Abstract

Focusing on how disease, health and vaccine research take on different forms, meanings and interpretations in diverse contexts, we examine the use of rhetoric to recruit people living with HIV in sub-Saharan Africa for an Ebola vaccine clinical trial. Conducted after the West African Ebola outbreak in a country that had not been affected by Ebola, the urgency, relevance and materiality of disease, health and biomedical research takes on different shapes, meanings and understandings.
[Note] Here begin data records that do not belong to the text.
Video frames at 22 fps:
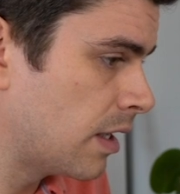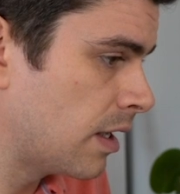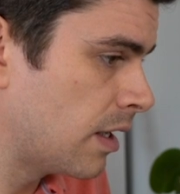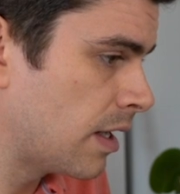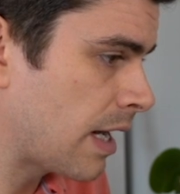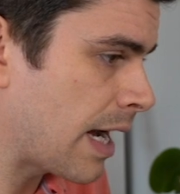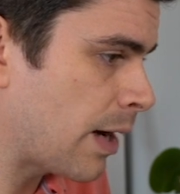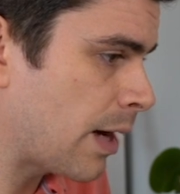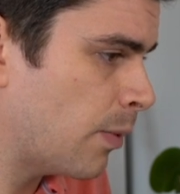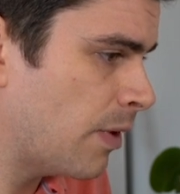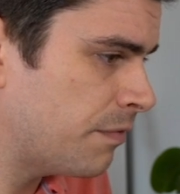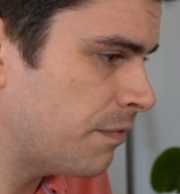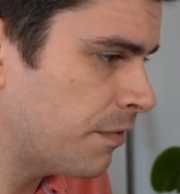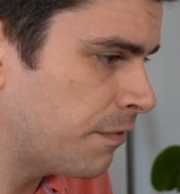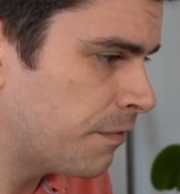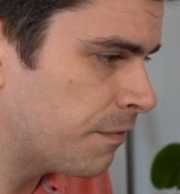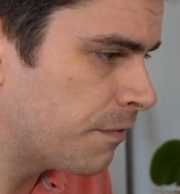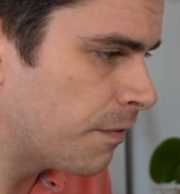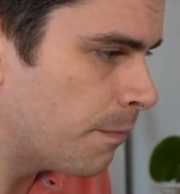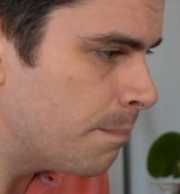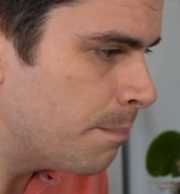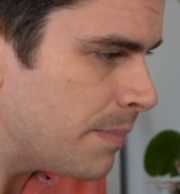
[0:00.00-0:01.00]
However,
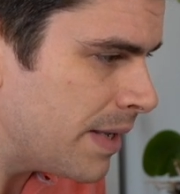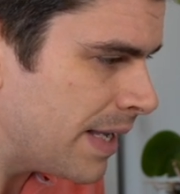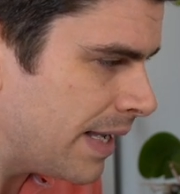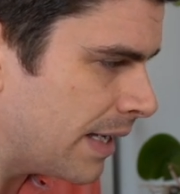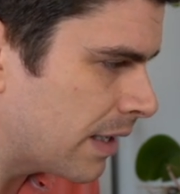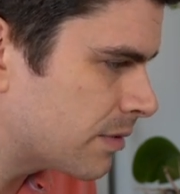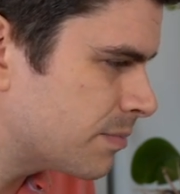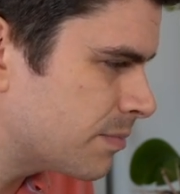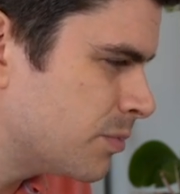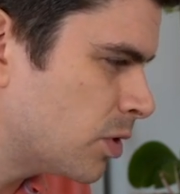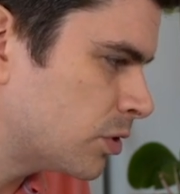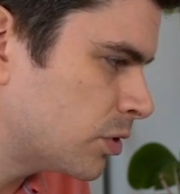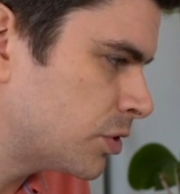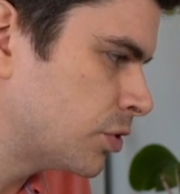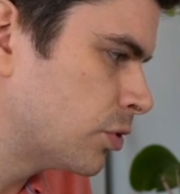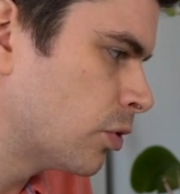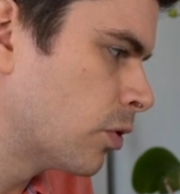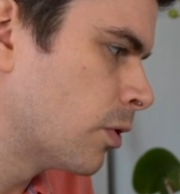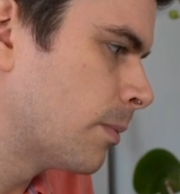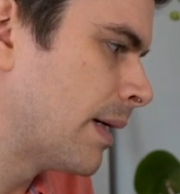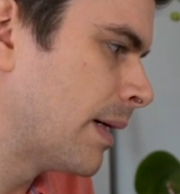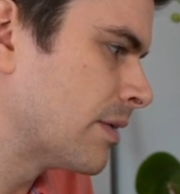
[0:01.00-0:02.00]
for me, I'm not
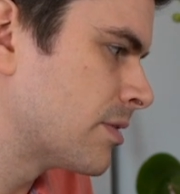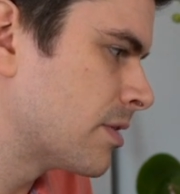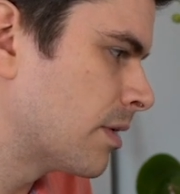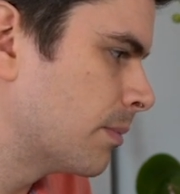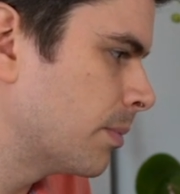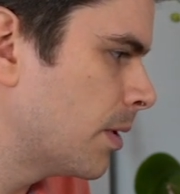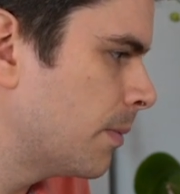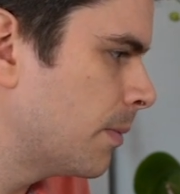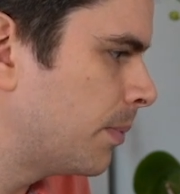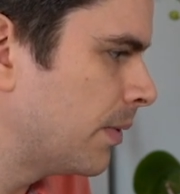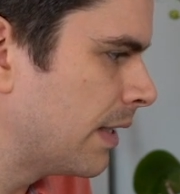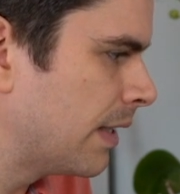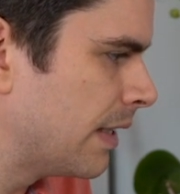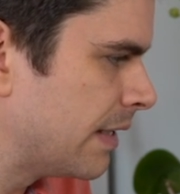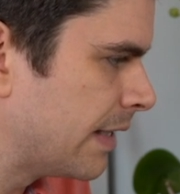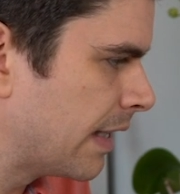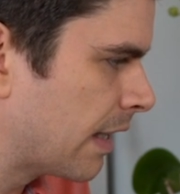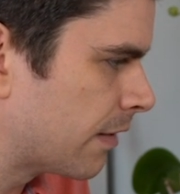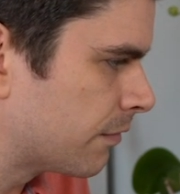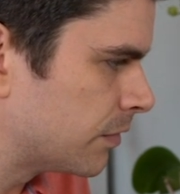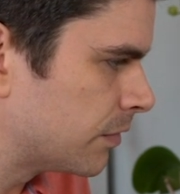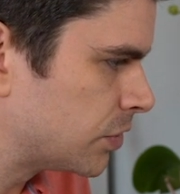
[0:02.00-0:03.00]
sure about it. I'm going to put it in the
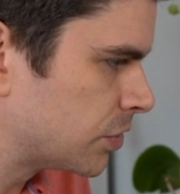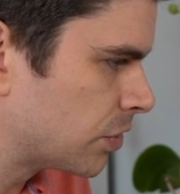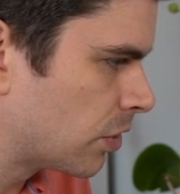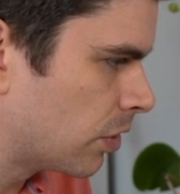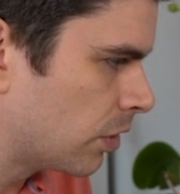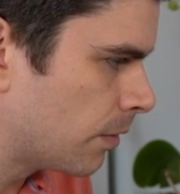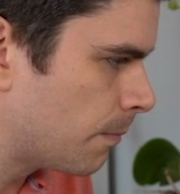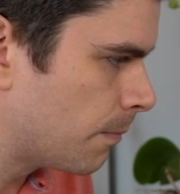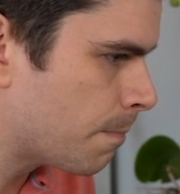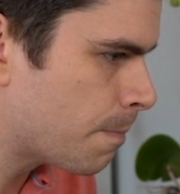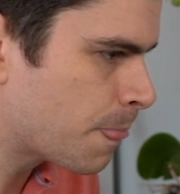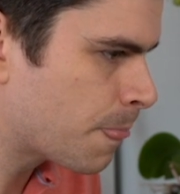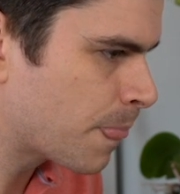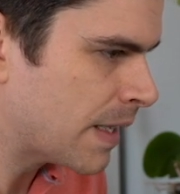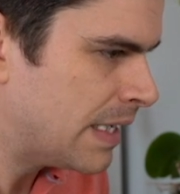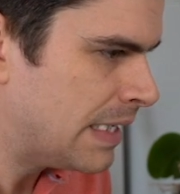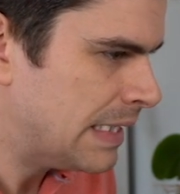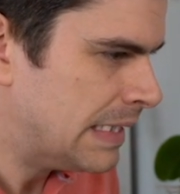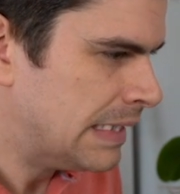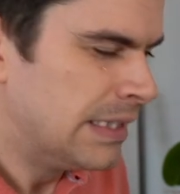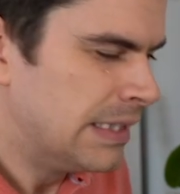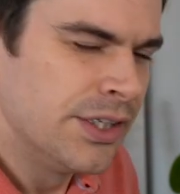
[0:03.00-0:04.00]
average column.
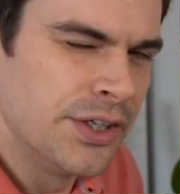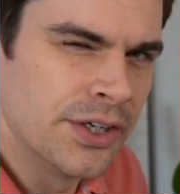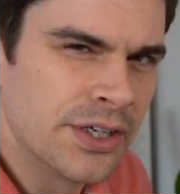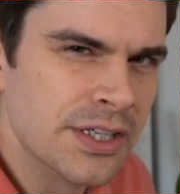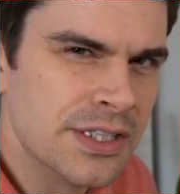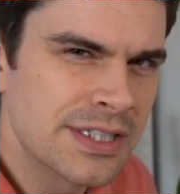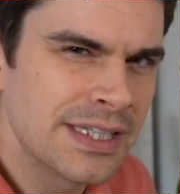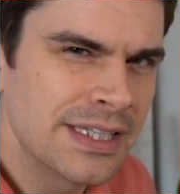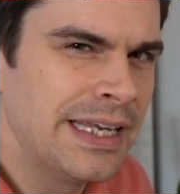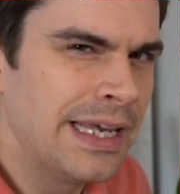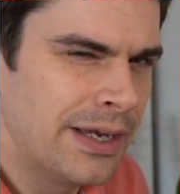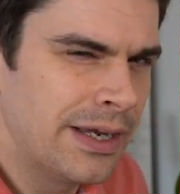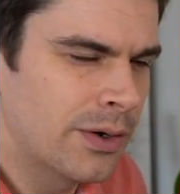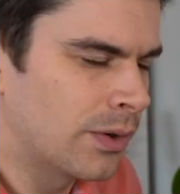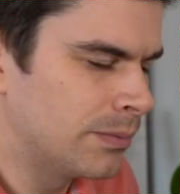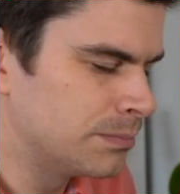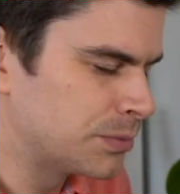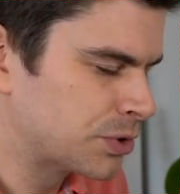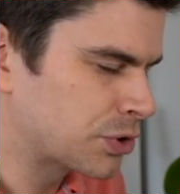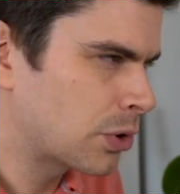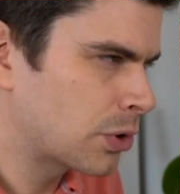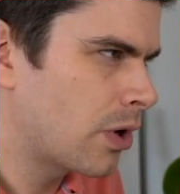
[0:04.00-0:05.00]
You can see here
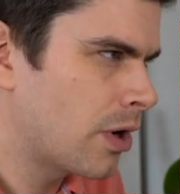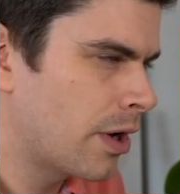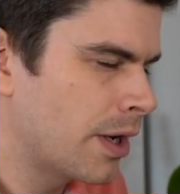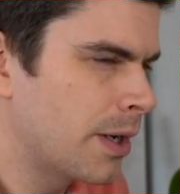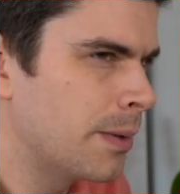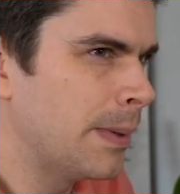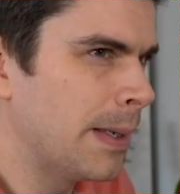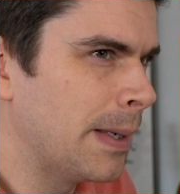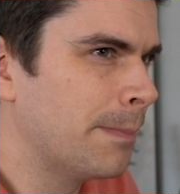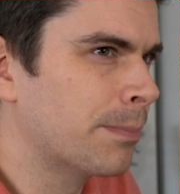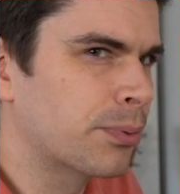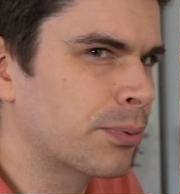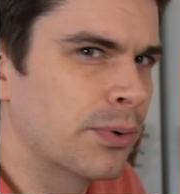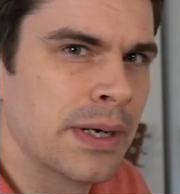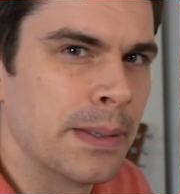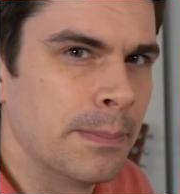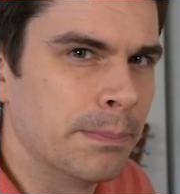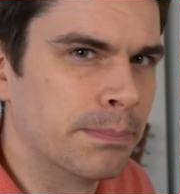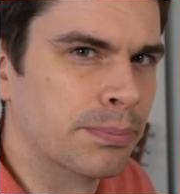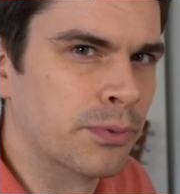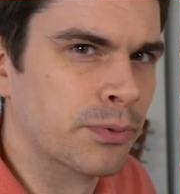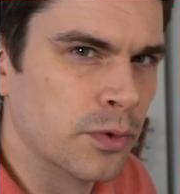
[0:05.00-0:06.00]
I'm trying to be pretty
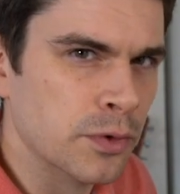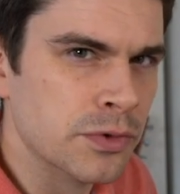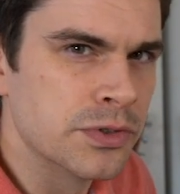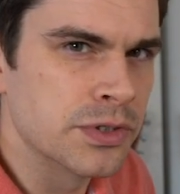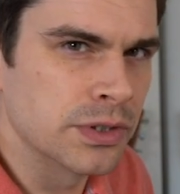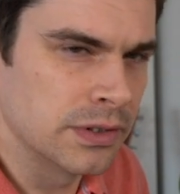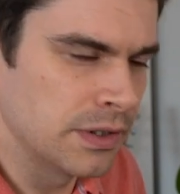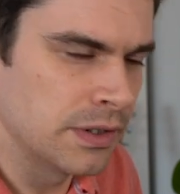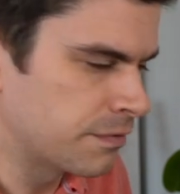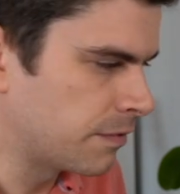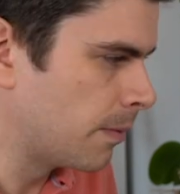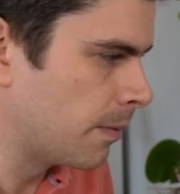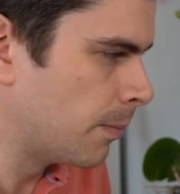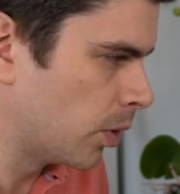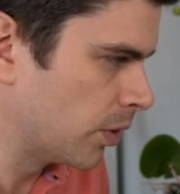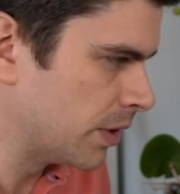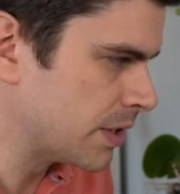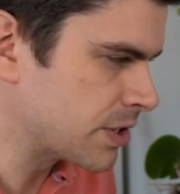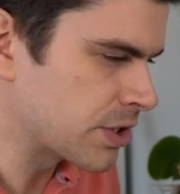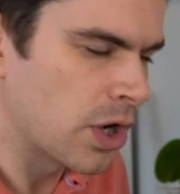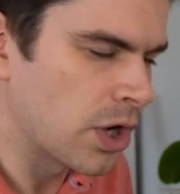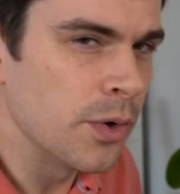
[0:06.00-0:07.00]
brutal, if I'm
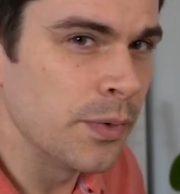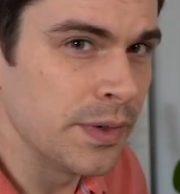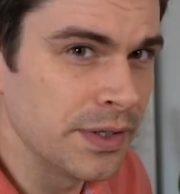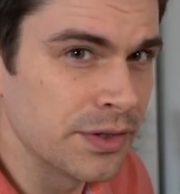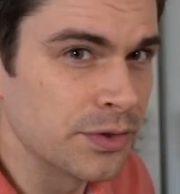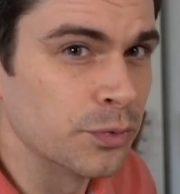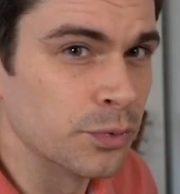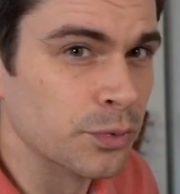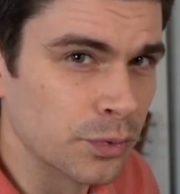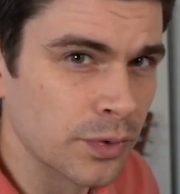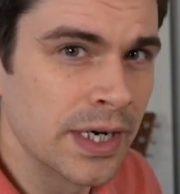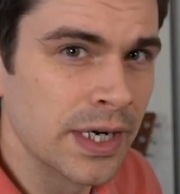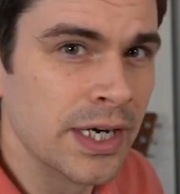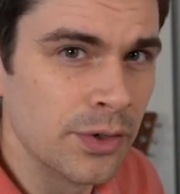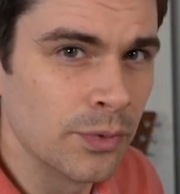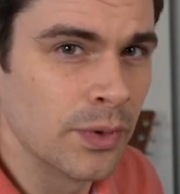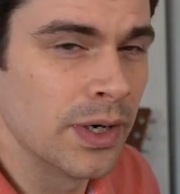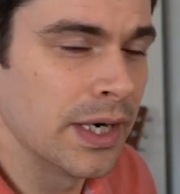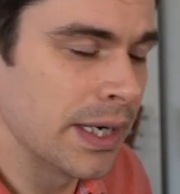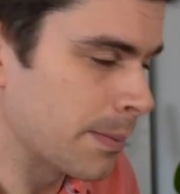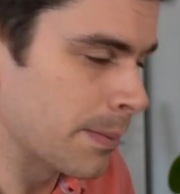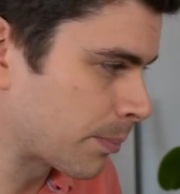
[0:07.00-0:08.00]
honest. Only the really,
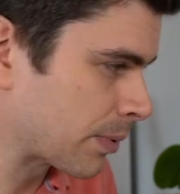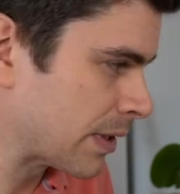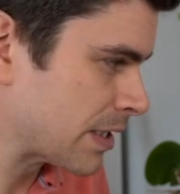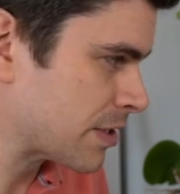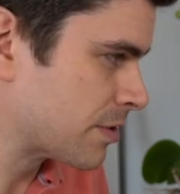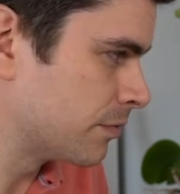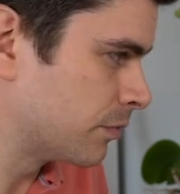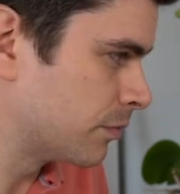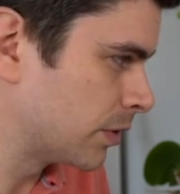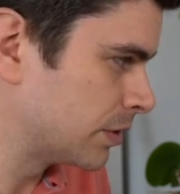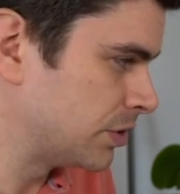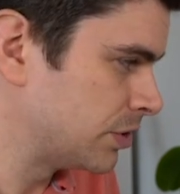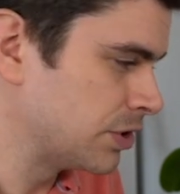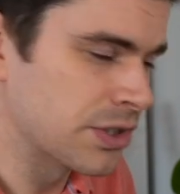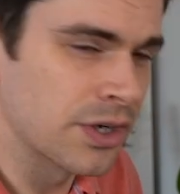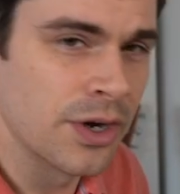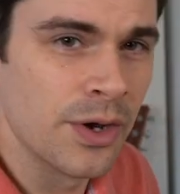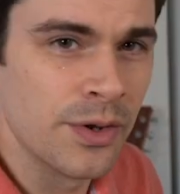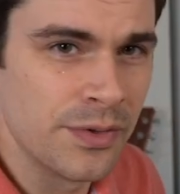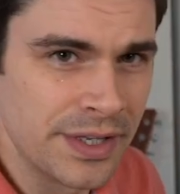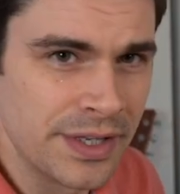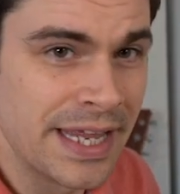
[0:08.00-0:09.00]
really impressive watches go
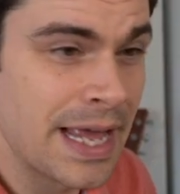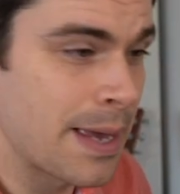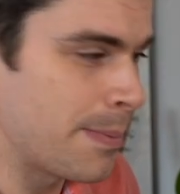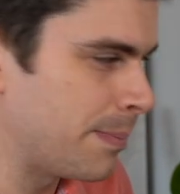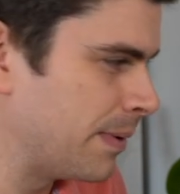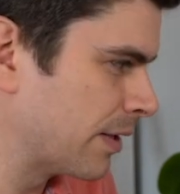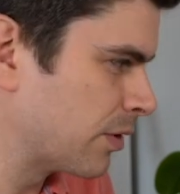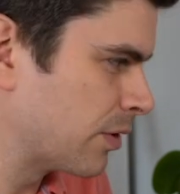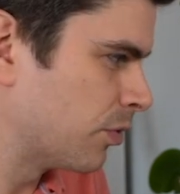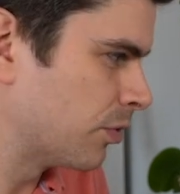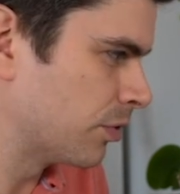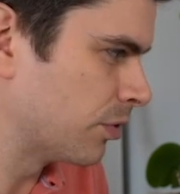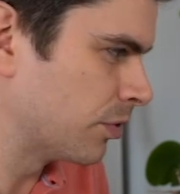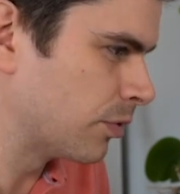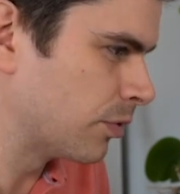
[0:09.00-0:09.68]
in the epic or the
The limitations of multilateral initiatives to address inequalities in associated healthcare and access to essential medicines and vaccines highlight the tensions created when neither local researchers nor patient communities have been involved in the design or planning of the trial, and when the pathologies targeted by experimental technologies are either inappropriate for the people they are aimed at, or unfold without the knowledge of a social consensus. By deciphering the metaphorical discourse on an Ebola vaccine candidate and the erasure of a viral ontology from the hybrid technology to which it gives rise, we understand that the discourse of clinic staff makes it possible to establish a scientific truth in the service of instrumental productivity: manufacturing consent and recruiting arms for vaccine shots. In this article, we show that the closure of biomedicine to an esoteric discourse reflects the weakness of science in communicating what it actually does and the techniques it produces. It also addresses the failure of community engagement in the field of emerging infectious diseases.